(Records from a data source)
┄┄┄┄┄┄┄┄┄┄┄┄┄┄┄┄┄┄┄┄

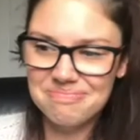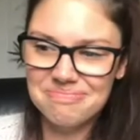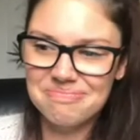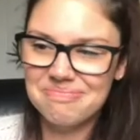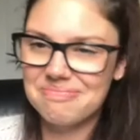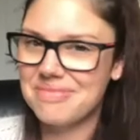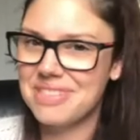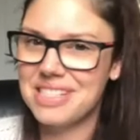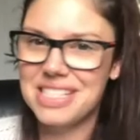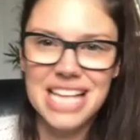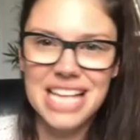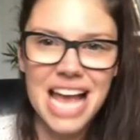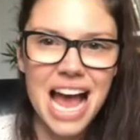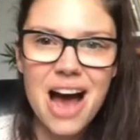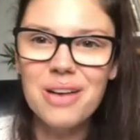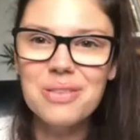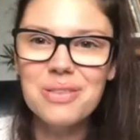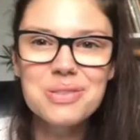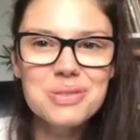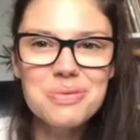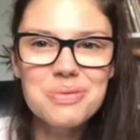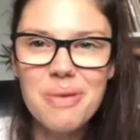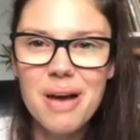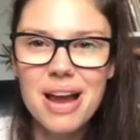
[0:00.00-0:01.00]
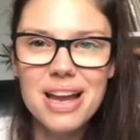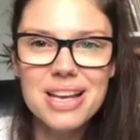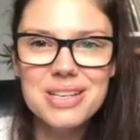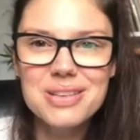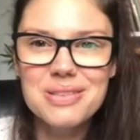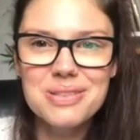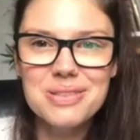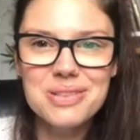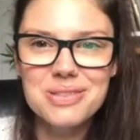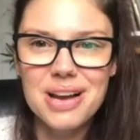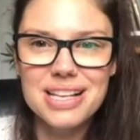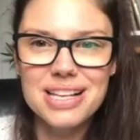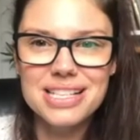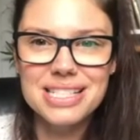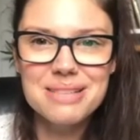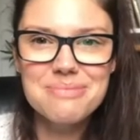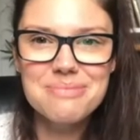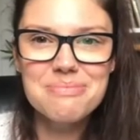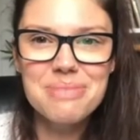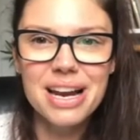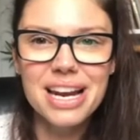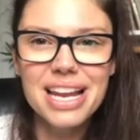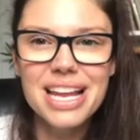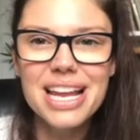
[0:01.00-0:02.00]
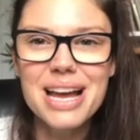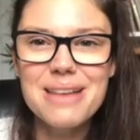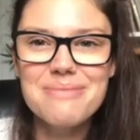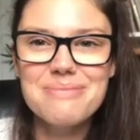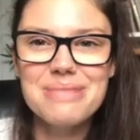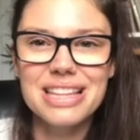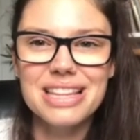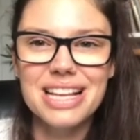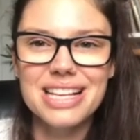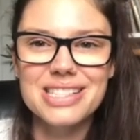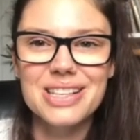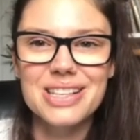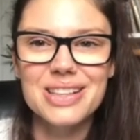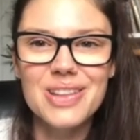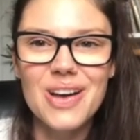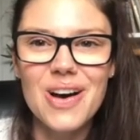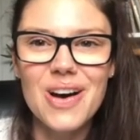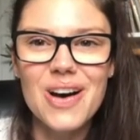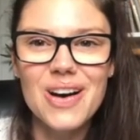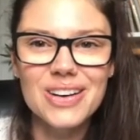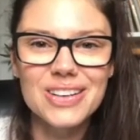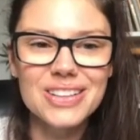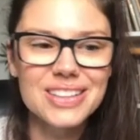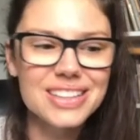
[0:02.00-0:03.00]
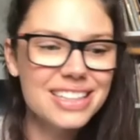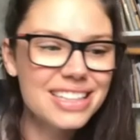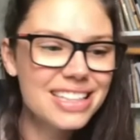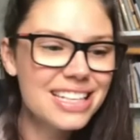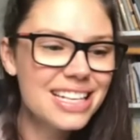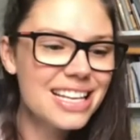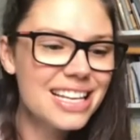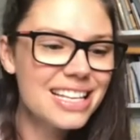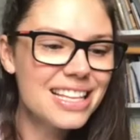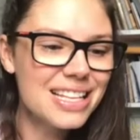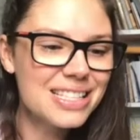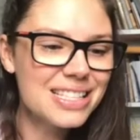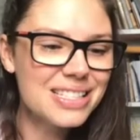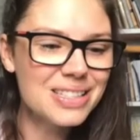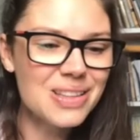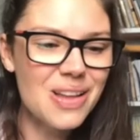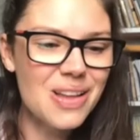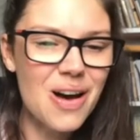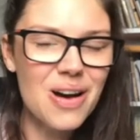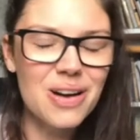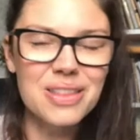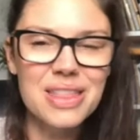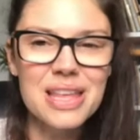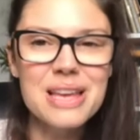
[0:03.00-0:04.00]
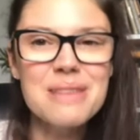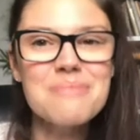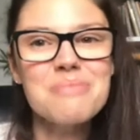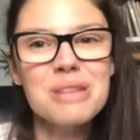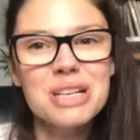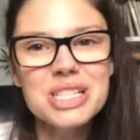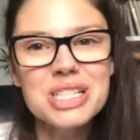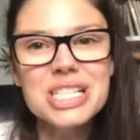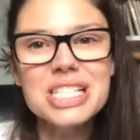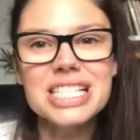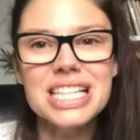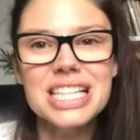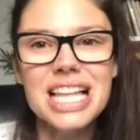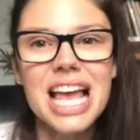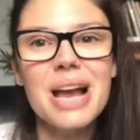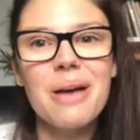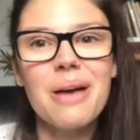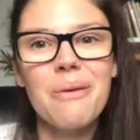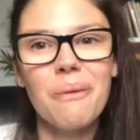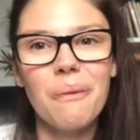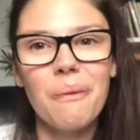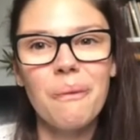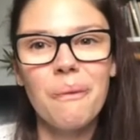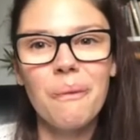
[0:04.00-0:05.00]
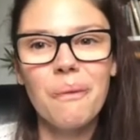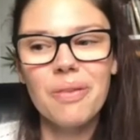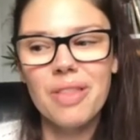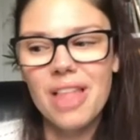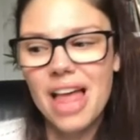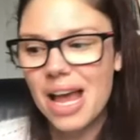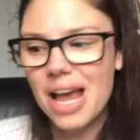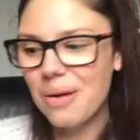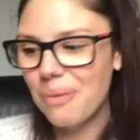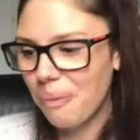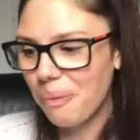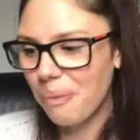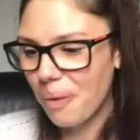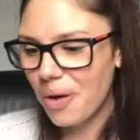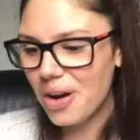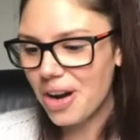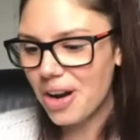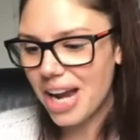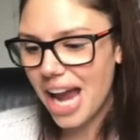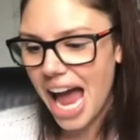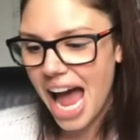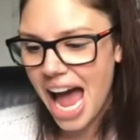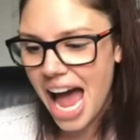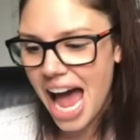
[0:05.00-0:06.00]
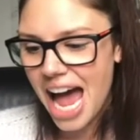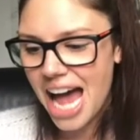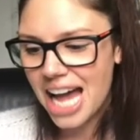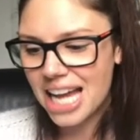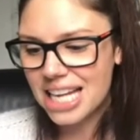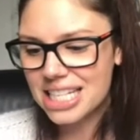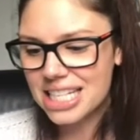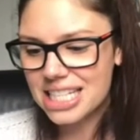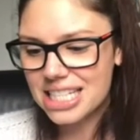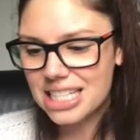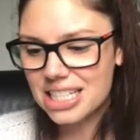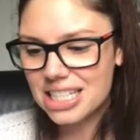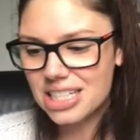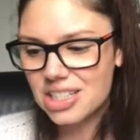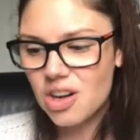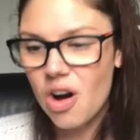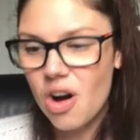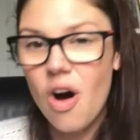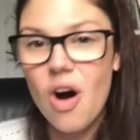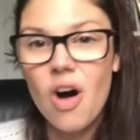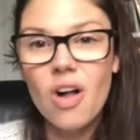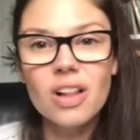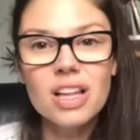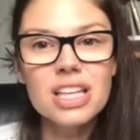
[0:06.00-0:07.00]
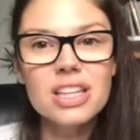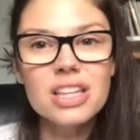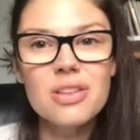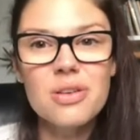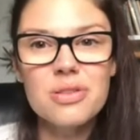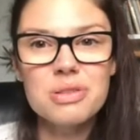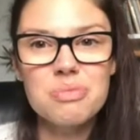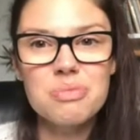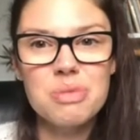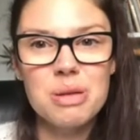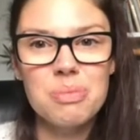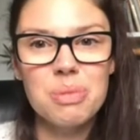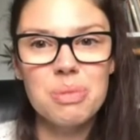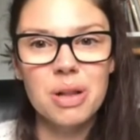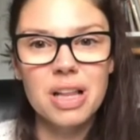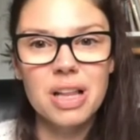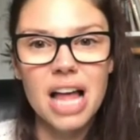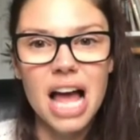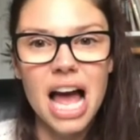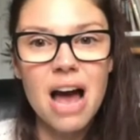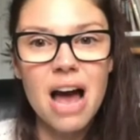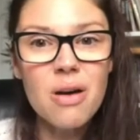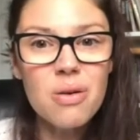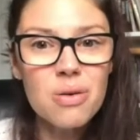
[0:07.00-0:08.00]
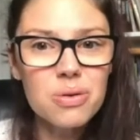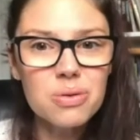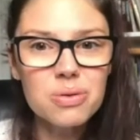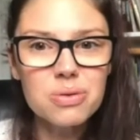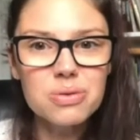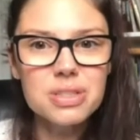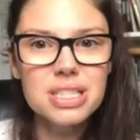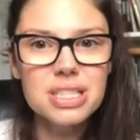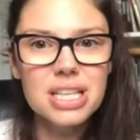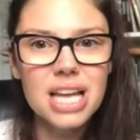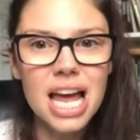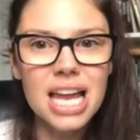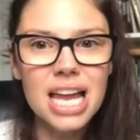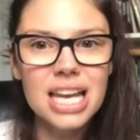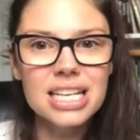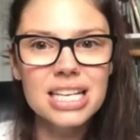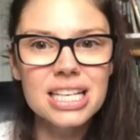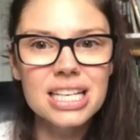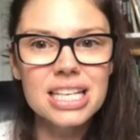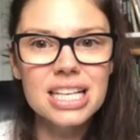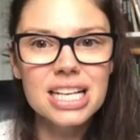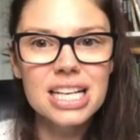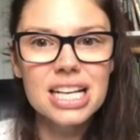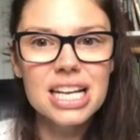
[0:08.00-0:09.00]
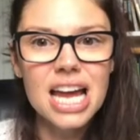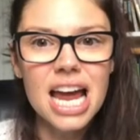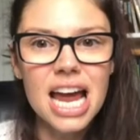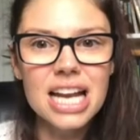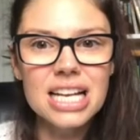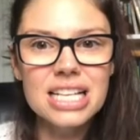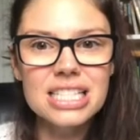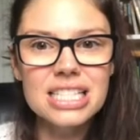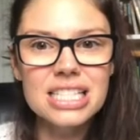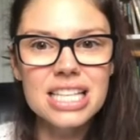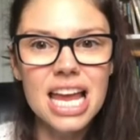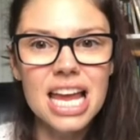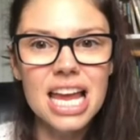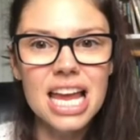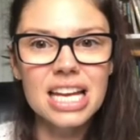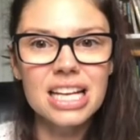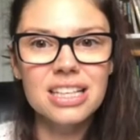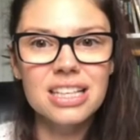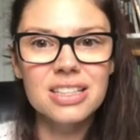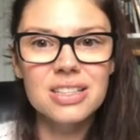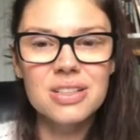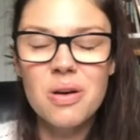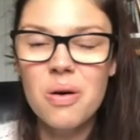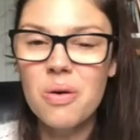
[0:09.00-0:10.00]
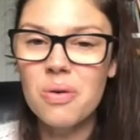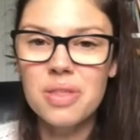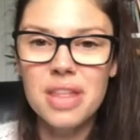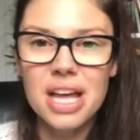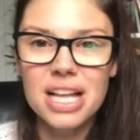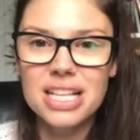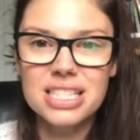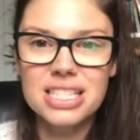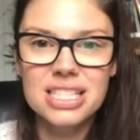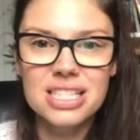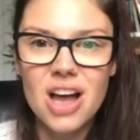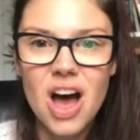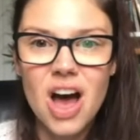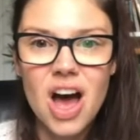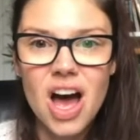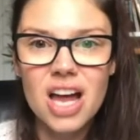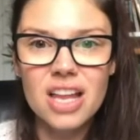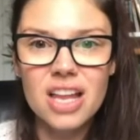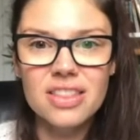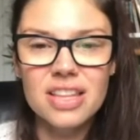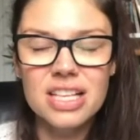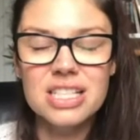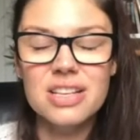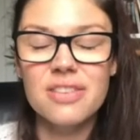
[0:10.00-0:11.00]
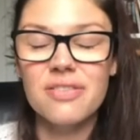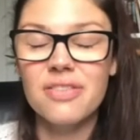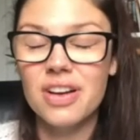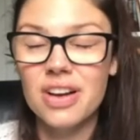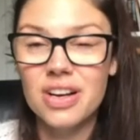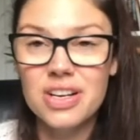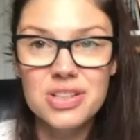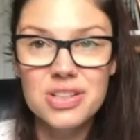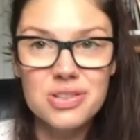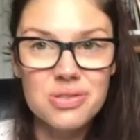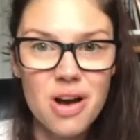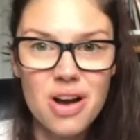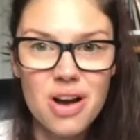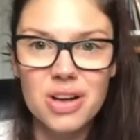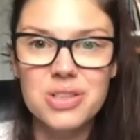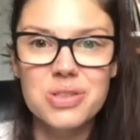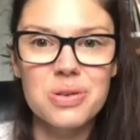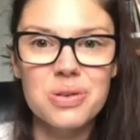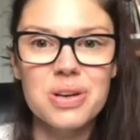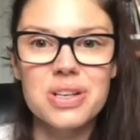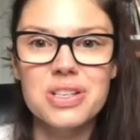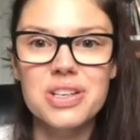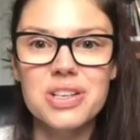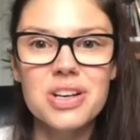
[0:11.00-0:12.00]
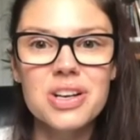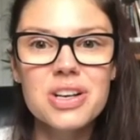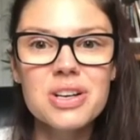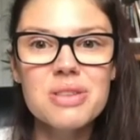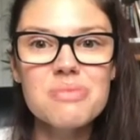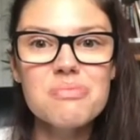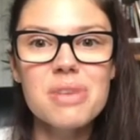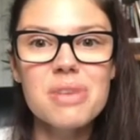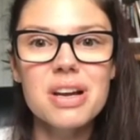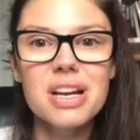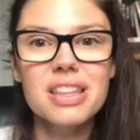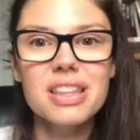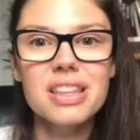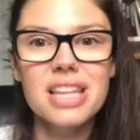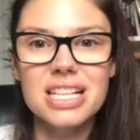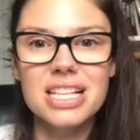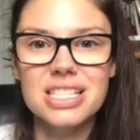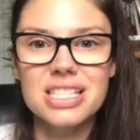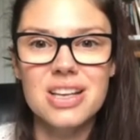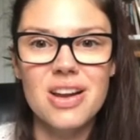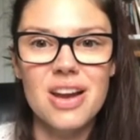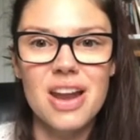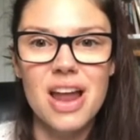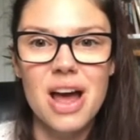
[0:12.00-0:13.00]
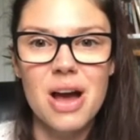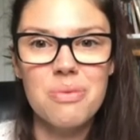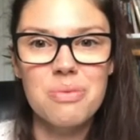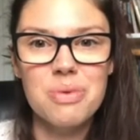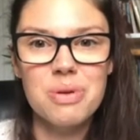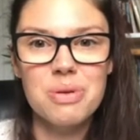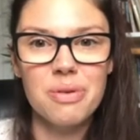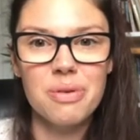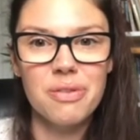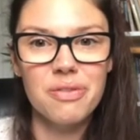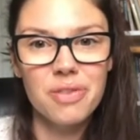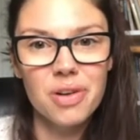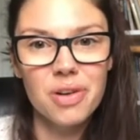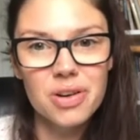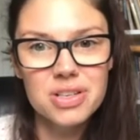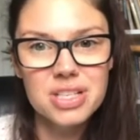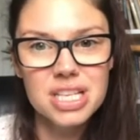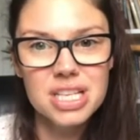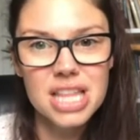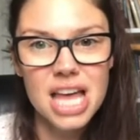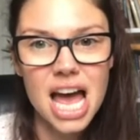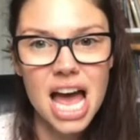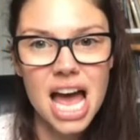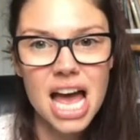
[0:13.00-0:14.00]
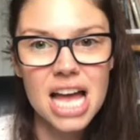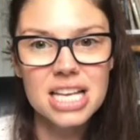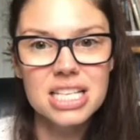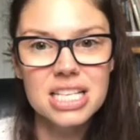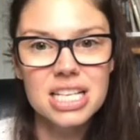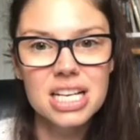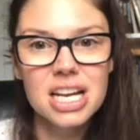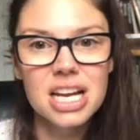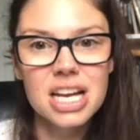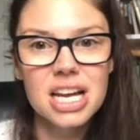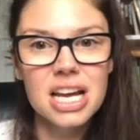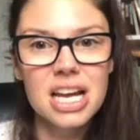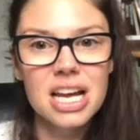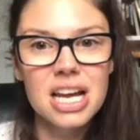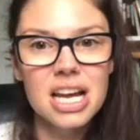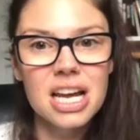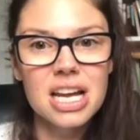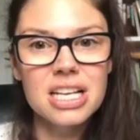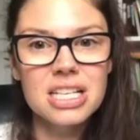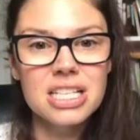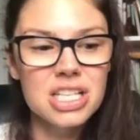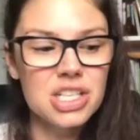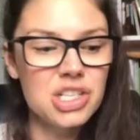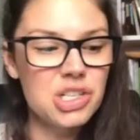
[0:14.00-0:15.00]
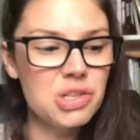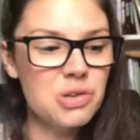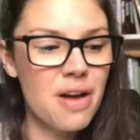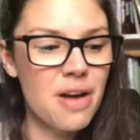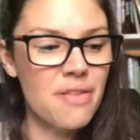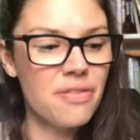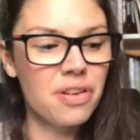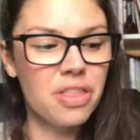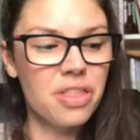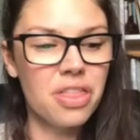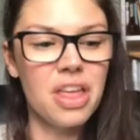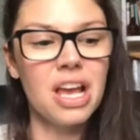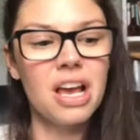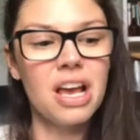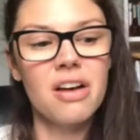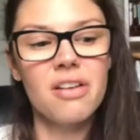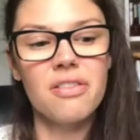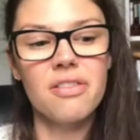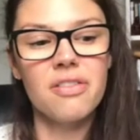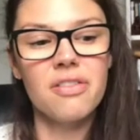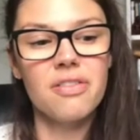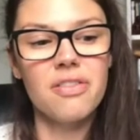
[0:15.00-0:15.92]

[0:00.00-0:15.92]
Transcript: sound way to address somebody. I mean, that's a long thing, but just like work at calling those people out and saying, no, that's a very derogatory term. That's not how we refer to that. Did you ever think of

┄┄┄┄┄┄┄┄┄┄┄┄┄┄┄┄┄┄┄┄

Directions for this task:
Without including any pictures, reproduce the data exactly.

Response below:
[0:00.00-0:01.00]
[0:01.00-0:02.00]
[0:02.00-0:03.00]
[0:03.00-0:04.00]
[0:04.00-0:05.00]
[0:05.00-0:06.00]
[0:06.00-0:07.00]
[0:07.00-0:08.00]
[0:08.00-0:09.00]
[0:09.00-0:10.00]
[0:10.00-0:11.00]
[0:11.00-0:12.00]
[0:12.00-0:13.00]
[0:13.00-0:14.00]
[0:14.00-0:15.00]
[0:15.00-0:15.92]

[0:00.00-0:15.92]
Transcript: sound way to address somebody. I mean, that's a long thing, but just like work at calling those people out and saying, no, that's a very derogatory term. That's not how we refer to that. Did you ever think of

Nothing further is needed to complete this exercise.